When many people think of meat, steak is the first thing that comes to mind. It is usually the highest-quality and most delicious cut of meat. But why is that? What makes steak so tender? And what are the differences between the different types such as T-bone, rump steak and entrecôte? Read on to find out the most important facts about steak.
‘Steak’ refers to a slice of unprocessed meat cut across the fibre. Steaks are very low in gristle and have a certain proportion of fat that makes the meat especially aromatic and tender. Particularly high-quality meat can be recognised by its vivid red colour, a tender structure and a fine degree of marbling.
What role do the cattle play?
‘Steak’, when used without qualification, usually refers to beef. The term ‘steak’ may also refer to cuts of other meat such as pork, poultry or lamb. These, however, have to be specifically indicated as such. The quality of a beef steak is strongly dependent on the breed of cattle. The most famous breeds used for steak are Angus, Hereford and Galloway. Their meat has a fine degree of marbling and tastes particularly juicy and tender. The marbling, by the way, is caused by intramuscular fat deposits between the muscle fibres.

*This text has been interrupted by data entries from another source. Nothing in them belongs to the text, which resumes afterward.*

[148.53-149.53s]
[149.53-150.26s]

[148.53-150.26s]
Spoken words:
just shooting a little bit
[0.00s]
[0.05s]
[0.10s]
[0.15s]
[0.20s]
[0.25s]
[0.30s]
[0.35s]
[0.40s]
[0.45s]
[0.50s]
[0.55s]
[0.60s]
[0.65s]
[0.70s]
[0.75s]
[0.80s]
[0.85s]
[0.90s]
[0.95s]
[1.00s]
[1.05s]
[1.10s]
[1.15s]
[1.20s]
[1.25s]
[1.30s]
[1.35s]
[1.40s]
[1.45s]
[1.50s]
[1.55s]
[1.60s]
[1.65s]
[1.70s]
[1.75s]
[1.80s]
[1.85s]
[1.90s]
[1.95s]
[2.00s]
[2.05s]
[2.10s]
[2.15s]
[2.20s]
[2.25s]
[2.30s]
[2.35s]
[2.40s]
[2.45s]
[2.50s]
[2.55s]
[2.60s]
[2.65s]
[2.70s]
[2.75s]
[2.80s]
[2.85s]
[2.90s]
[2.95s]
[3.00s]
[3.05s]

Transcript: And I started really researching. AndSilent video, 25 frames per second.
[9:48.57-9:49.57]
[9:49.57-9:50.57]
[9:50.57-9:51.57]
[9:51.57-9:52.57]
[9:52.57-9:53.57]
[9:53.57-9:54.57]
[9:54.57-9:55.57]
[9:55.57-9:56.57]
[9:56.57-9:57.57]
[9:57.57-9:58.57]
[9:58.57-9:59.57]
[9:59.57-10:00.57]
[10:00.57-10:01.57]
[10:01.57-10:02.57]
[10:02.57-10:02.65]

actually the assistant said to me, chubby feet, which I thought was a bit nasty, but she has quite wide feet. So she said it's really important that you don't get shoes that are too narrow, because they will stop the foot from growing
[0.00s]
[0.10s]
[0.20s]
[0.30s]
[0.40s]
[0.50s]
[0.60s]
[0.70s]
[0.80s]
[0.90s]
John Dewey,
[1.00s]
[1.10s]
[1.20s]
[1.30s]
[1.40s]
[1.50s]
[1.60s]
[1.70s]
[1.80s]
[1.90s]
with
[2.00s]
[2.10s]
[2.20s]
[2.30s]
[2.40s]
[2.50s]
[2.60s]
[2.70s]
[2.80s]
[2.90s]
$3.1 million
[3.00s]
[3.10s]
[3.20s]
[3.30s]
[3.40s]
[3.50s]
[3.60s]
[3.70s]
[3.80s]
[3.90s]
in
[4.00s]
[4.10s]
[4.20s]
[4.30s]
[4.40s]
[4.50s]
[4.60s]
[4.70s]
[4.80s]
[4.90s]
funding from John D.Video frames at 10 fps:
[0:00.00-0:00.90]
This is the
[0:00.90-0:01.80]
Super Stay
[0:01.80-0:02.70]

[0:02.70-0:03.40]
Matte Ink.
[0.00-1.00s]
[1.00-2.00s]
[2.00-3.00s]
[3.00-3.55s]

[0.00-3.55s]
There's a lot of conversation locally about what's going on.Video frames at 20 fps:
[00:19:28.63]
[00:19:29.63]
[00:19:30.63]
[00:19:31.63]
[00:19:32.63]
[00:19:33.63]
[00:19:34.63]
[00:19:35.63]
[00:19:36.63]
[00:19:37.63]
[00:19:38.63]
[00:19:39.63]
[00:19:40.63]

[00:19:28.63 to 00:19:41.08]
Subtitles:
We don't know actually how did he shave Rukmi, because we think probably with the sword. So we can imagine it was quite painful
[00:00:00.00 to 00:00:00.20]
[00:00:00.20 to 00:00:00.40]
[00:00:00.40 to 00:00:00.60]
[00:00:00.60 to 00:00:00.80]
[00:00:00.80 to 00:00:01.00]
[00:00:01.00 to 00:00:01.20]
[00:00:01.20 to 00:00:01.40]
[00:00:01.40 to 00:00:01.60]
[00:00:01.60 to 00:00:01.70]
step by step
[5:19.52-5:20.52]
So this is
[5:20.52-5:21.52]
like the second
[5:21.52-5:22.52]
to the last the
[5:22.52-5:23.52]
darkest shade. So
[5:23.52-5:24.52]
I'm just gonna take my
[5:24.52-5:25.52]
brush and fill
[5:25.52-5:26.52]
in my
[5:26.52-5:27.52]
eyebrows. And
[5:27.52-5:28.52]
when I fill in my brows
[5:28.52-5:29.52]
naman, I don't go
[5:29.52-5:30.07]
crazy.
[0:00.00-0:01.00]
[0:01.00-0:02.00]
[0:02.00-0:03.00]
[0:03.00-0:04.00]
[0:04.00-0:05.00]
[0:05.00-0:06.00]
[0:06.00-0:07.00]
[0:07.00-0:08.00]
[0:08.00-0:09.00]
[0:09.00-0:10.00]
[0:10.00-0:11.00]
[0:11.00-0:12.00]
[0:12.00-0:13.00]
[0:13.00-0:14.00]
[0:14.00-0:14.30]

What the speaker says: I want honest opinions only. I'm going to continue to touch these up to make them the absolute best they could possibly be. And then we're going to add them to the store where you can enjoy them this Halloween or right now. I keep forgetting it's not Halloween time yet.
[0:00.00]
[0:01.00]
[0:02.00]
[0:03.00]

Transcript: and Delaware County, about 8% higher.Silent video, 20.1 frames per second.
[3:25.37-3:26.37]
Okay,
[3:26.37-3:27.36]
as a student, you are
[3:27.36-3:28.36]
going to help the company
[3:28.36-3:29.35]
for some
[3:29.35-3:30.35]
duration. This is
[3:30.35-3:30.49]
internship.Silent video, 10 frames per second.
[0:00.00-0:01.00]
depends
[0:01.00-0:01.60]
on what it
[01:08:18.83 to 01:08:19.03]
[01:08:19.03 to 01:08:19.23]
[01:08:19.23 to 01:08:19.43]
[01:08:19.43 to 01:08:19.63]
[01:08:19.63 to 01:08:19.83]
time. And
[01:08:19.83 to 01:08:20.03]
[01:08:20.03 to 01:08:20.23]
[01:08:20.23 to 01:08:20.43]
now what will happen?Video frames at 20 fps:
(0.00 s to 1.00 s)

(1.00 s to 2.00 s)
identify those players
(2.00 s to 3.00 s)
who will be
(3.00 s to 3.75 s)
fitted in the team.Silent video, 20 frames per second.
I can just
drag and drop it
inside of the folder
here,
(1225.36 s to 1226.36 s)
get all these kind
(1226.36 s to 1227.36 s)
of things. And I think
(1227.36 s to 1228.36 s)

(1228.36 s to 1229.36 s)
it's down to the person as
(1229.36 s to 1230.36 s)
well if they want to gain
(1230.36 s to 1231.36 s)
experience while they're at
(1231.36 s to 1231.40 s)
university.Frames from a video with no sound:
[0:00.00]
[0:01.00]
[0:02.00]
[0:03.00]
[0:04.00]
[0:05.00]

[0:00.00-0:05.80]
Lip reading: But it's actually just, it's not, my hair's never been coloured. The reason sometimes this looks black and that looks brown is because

Something for every taste in steak
In addition to the breed of cattle, other factors are important when it comes to selecting a steak to eat. How do you know if you would like roast beef cut, sirloin, rump or T-bone?
Butchers divide the cow into different cuts – the specific division used may vary by region and country (below, for example, is an American diagram). Cuts of beef include roast beef, fillet, prime rib, shoulder and collar. The butcher takes the cuts and divides them up further into smaller pieces, including steaks. Steaks may, therefore, come from different parts of a cow.
The cut from the hip is called rump. The fillet yields steaks with opulent names such as chateaubriand, tenderloin, filet mignon and tournedos. The roast beef cut, taken from the back, is particularly versatile. Steaks that are usually taken from the roast beef cut include porterhouse, T-bone, rump, entrecôte and rib-eye. Certain steaks, such as T-bone, contain bones, while others, such as rump steak, are bone-free. This depends entirely on the cut.
Entrecôtes are slices from the rib and the fore-rib. The name comes from the French words “entre” (between) and “côte” (rib). Not everyone knows that entrecôte and rib-eye are the same cut. Rib-eye merely gets its name from the typical eye of fat in the middle of the meat.
Slices from anywhere on the loin that contains a bone are referred to as t-bone steaks. This includes parts of the fillet and the roast beef. The name refers to the characteristic shape of the bone.
Do not worry about storing raw meat in the fridge
Particularly when it comes to raw meat, many people worry about making a mistake when it comes to fridge storage. In the BioFresh DrySafe, however, you can store steaks at a temperature of just over 0 °C for a few days. The general rule is that the lower the temperature the greater the delay in growth of undesirable micro-organisms. If the meat has not been vacuum packed in a protected atmosphere, it should be on a plate and covered with cling film.
“How would you like your steak? Rare, medium or well done?”
We’re all familiar with being asked this in a restaurant, but how do you achieve the same results at home? The easiest way is to grab your roasting thermometer and have it at the ready for your next steak evening.
If your guest asks for a rare steak, the thermometer should not exceed a core temperature of 45 to 50 °C. The inside of the meat will then be “bloody”, transitioning to a pink hue further out and a crispy, brown crust.
The stage above rare is medium rare, also referred to as pink or à point. Here, the meat is consistently pink throughout the inside.
Above this, a medium steak has a core temperature of 60°C. The meat is only slightly pink on the inside and, again, offers a crispy, brown crust. The meat is springy when pressure is applied.
When a steak is well done, the meat is no longer pink, but instead is cooked all the way through. To achieve this, the core temperature must exceed 72 °C.
Steak specialities from around the world
In award-winning cuisine, in particular, one type of beef is all the rage: wagyu beef from Japan. Another speciality is Kobe beef, which comes from wagyu cattle from the Japanese region of Kob and is the most expensive beef in the world. This is because Kobe cattle generally live three times as long before slaughter as conventional cattle, graze on meadows in small herds and generally do not receive any hormones or antibiotics.
All wagyu steaks have a high degree of marbling. The fat they contain is a flavouring source that makes the meat particularly tasty and juicy.